===== Records to use =====

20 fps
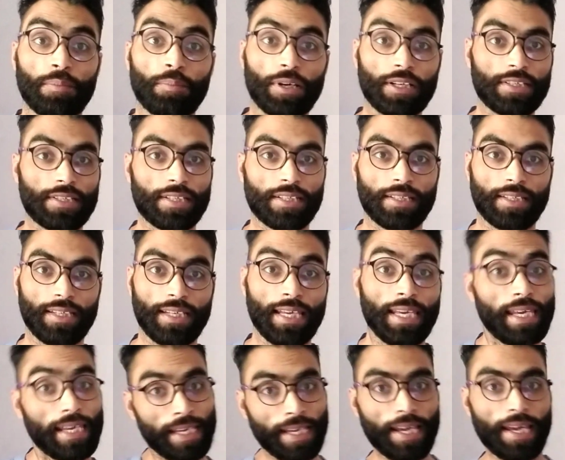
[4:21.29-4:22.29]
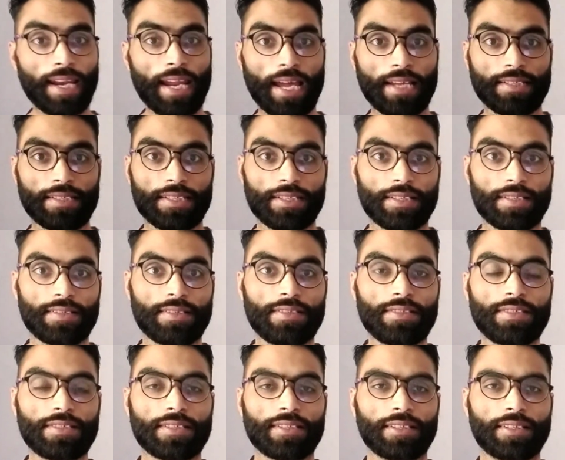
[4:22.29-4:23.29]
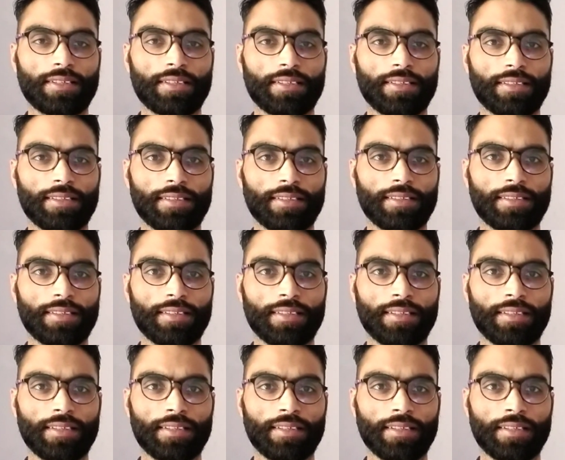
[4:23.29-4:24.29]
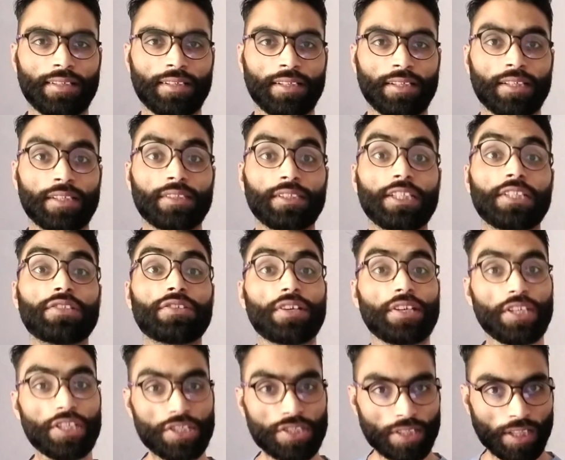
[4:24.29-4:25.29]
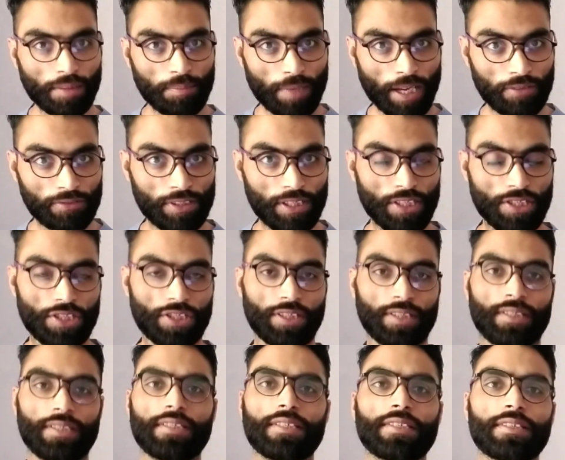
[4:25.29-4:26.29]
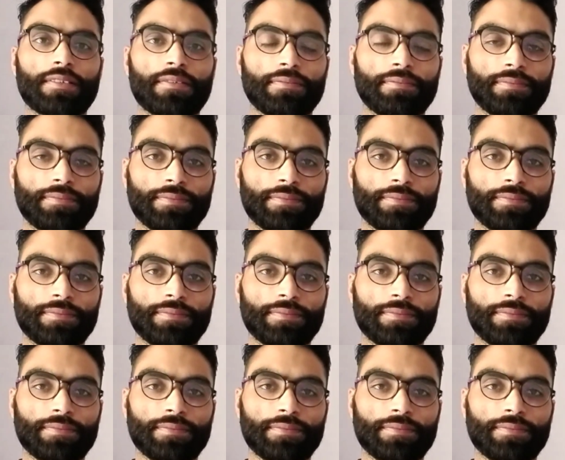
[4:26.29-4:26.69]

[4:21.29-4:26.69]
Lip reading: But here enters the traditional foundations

=====
===== Records to use =====

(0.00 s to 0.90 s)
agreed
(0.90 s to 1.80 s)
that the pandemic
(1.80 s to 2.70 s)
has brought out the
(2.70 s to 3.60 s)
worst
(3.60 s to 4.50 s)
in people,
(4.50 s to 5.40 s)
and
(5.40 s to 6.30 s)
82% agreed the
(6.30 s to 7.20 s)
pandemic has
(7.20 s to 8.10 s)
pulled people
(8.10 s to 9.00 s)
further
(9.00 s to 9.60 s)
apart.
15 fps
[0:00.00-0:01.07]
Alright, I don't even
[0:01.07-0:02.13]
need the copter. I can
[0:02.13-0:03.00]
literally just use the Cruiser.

=====

All pictures are to be skipped. Output, word for word, the lines in the data above starting at the line containing "[4:23.29-4:24.29]" and ending at the line containing "Lip reading: But".

[4:23.29-4:24.29]
[4:24.29-4:25.29]
[4:25.29-4:26.29]
[4:26.29-4:26.69]

[4:21.29-4:26.69]
Lip reading: But here enters the traditional foundations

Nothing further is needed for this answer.